China's manufacturing activity accelerated in November, official figures showed Thursday, beating expectations as strengthening domestic and global demand boosted production in the world's second-largest economy.
The manufacturing purchasing managers' index, a gauge of factory conditions, stood at 51.8 for the month, the National Bureau of Statistics (NBS) said, up from 51.6 in October.
Anything above 50 is considered growth while a figure below that number points to contraction. Analysts surveyed by Bloomberg News had expected a reading of 51.4.
"The manufacturing industry maintains the momentum of steady increase," NBS analyst Zhao Qinghe said in a statement.
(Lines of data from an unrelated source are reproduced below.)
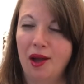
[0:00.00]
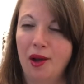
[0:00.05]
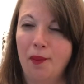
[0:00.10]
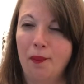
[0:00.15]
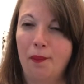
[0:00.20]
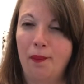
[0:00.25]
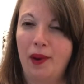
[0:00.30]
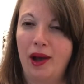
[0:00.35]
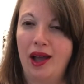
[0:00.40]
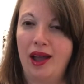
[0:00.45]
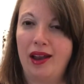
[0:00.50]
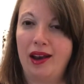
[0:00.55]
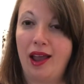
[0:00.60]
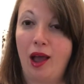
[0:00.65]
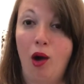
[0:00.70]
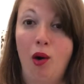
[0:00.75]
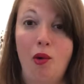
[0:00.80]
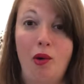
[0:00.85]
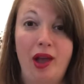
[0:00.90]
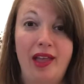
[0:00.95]
But,
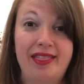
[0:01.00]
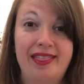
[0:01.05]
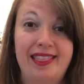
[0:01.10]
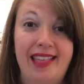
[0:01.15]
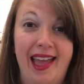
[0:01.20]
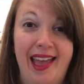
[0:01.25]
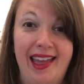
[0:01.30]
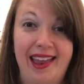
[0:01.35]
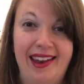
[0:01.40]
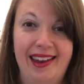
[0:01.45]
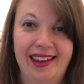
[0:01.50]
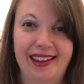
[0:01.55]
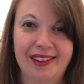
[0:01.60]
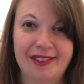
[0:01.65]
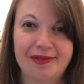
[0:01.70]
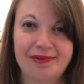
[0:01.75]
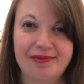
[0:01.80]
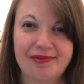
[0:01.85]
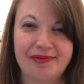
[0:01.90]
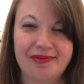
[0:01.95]
oh, and then
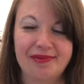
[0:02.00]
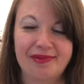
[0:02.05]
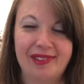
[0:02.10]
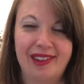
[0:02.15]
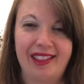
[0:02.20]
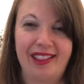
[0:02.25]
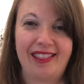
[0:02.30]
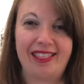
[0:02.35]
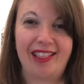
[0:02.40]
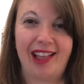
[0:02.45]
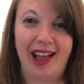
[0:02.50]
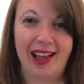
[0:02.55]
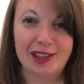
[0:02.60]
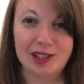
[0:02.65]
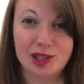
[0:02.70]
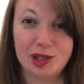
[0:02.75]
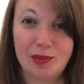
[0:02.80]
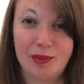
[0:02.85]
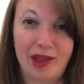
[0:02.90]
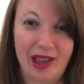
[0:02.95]
the
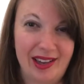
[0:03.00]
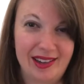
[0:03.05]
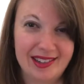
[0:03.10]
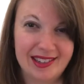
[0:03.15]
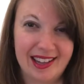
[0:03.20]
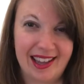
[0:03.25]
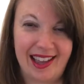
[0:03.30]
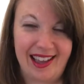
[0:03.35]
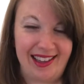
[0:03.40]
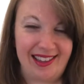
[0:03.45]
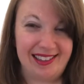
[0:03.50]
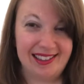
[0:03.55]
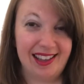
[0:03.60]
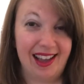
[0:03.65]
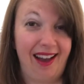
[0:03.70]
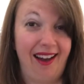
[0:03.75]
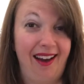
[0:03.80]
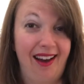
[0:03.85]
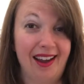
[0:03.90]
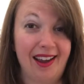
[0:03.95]
last bit is
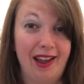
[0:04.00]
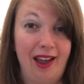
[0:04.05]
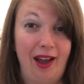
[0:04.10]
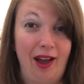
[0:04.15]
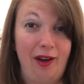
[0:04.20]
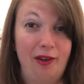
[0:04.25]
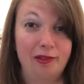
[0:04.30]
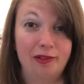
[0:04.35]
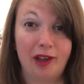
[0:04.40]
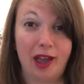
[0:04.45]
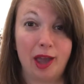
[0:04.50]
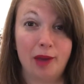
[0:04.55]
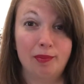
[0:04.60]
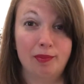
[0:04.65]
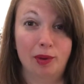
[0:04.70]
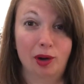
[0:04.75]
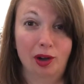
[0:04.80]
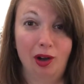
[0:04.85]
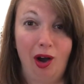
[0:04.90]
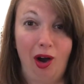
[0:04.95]
I have a
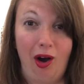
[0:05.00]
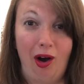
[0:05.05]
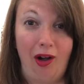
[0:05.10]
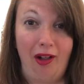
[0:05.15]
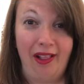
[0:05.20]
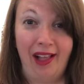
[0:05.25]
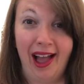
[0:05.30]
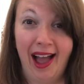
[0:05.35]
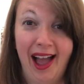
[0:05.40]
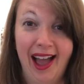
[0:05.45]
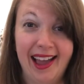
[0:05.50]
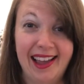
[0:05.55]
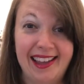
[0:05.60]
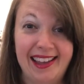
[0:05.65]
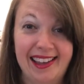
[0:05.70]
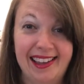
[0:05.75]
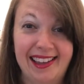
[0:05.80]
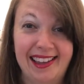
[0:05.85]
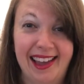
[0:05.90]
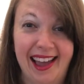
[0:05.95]
book haul.
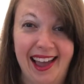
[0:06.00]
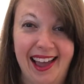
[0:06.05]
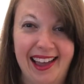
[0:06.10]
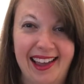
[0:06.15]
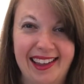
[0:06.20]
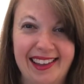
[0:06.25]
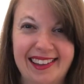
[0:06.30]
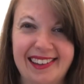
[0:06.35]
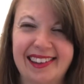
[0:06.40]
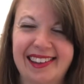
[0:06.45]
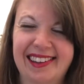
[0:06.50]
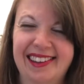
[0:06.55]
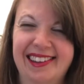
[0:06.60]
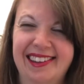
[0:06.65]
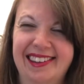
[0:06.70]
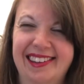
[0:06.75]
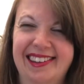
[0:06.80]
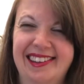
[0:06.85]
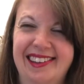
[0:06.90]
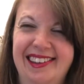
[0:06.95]
Yay!
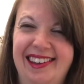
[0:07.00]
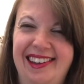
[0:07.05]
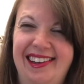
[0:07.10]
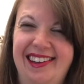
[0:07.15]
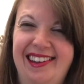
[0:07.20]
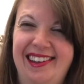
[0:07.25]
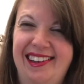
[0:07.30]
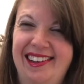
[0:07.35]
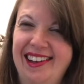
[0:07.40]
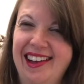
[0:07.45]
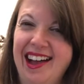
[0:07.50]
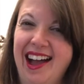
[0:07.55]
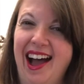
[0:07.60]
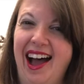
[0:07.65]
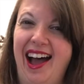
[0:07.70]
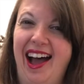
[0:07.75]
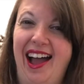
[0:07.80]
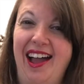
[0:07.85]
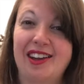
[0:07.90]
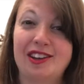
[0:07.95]

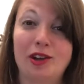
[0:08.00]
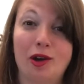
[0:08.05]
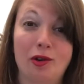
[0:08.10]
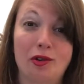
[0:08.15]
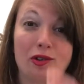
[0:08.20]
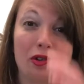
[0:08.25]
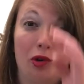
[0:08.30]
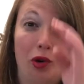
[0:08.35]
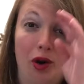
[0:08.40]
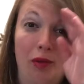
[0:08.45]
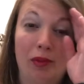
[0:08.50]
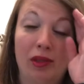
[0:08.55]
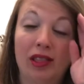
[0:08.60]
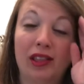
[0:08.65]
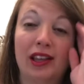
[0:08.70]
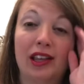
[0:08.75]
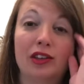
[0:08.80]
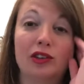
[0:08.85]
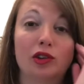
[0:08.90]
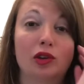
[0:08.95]
I don't
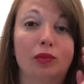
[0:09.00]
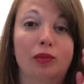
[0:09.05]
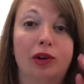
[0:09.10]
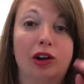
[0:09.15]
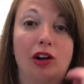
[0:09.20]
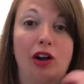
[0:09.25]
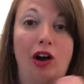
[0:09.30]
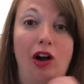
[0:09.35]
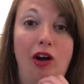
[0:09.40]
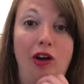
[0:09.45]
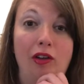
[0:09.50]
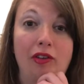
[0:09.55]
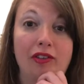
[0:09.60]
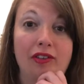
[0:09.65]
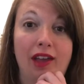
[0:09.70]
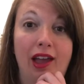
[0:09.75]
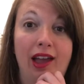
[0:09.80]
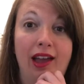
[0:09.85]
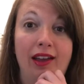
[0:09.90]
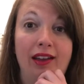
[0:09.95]
normally do book hauls,
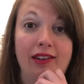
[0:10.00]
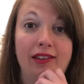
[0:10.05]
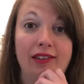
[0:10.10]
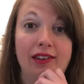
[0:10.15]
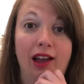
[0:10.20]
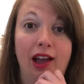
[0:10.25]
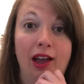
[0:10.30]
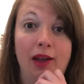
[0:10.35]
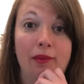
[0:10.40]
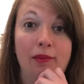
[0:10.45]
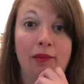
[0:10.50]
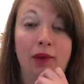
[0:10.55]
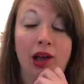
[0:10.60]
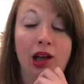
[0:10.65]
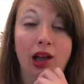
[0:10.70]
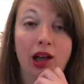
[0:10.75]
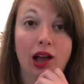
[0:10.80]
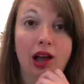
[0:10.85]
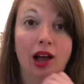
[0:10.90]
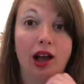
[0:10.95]
and I'm
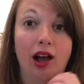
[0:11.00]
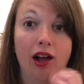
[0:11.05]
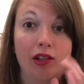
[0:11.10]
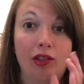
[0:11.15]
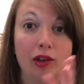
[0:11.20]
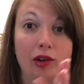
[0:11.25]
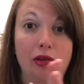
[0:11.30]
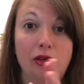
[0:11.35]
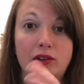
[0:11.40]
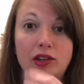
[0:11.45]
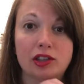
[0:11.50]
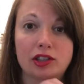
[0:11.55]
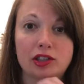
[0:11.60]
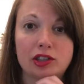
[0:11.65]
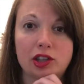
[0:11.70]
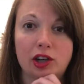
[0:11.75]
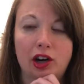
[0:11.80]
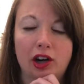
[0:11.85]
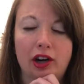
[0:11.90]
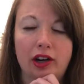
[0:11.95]
a little
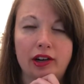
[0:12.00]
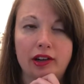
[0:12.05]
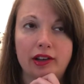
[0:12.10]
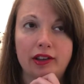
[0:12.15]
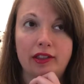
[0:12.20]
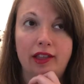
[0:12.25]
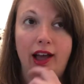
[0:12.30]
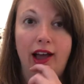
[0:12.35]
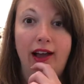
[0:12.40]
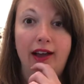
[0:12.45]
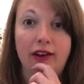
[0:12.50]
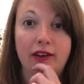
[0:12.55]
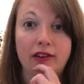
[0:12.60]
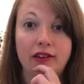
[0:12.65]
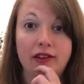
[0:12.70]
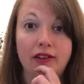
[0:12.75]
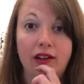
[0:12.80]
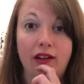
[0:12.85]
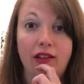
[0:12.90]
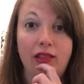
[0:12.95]
concerned that
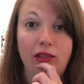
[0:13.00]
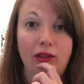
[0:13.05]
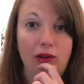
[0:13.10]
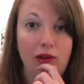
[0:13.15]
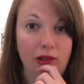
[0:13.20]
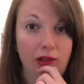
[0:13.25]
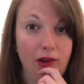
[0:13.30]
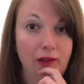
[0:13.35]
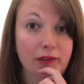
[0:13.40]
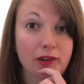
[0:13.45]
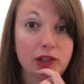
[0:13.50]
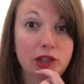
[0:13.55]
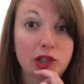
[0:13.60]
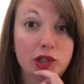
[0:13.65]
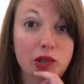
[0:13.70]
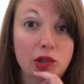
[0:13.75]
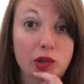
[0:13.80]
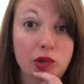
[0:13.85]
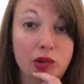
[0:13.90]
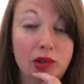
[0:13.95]
a little over
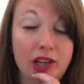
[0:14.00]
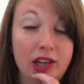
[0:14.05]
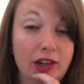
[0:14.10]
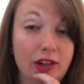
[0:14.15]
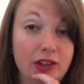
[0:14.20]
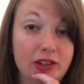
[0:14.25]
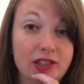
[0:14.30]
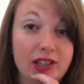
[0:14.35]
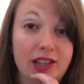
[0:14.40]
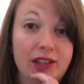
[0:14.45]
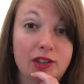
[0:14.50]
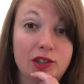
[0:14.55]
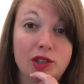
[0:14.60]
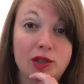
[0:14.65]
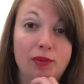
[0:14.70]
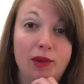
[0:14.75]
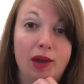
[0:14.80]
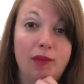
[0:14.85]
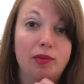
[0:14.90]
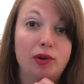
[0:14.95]
2 years into
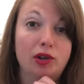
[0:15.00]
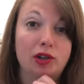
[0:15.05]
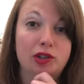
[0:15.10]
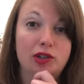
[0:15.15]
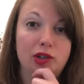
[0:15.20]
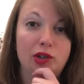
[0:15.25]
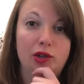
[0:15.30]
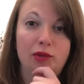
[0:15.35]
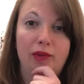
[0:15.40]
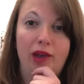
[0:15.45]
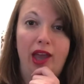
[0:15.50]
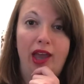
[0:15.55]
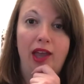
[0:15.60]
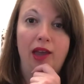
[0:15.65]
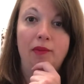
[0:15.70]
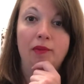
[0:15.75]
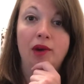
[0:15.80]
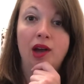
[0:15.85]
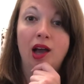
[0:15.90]
my booktube game,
Balanced improvement in supply and demand as well as strengthened market vitality contributed to the growth, he said.
But "expansion momentum has weakened in some traditional industries" including petrol refining and ferrous metal smelting and rolling processing, according to Zhao.
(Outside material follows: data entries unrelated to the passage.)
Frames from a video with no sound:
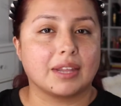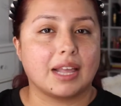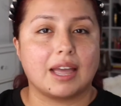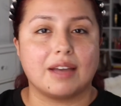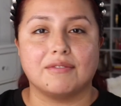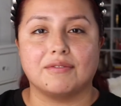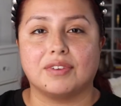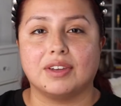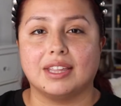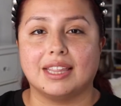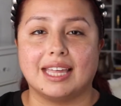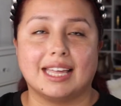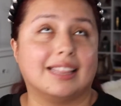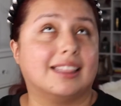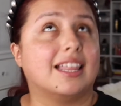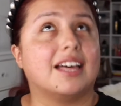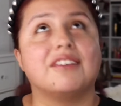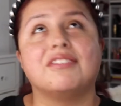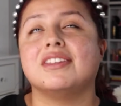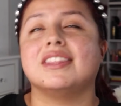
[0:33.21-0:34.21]
I'm feeling
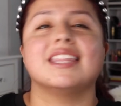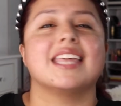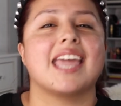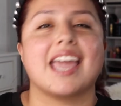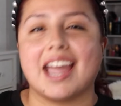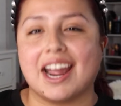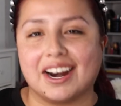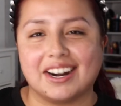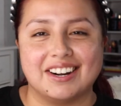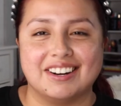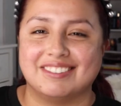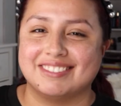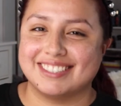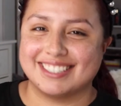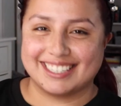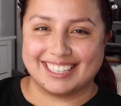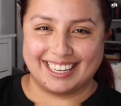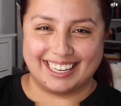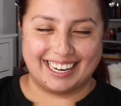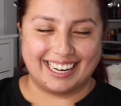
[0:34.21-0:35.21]
love in the air, and I'm
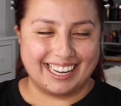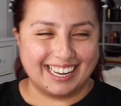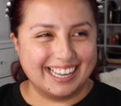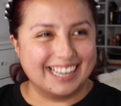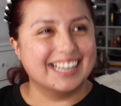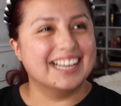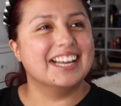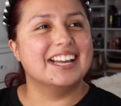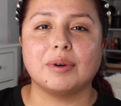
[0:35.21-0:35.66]
just kidding.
"The sector faces increasing headwinds in the months ahead from the anti-pollution crackdown, slower credit growth, reduced fiscal support and a cooling property market," Capital Economics analyst Julian Evans-Pritchard wrote in a research note.
The reading came after official figures showed slowing broader industrial output as Beijing fights smog by clamping down on pollution produced by heavy industries.
The government is also pushing to make domestic demand a growth driver of the economy and make China less reliant on manufacturing and exports.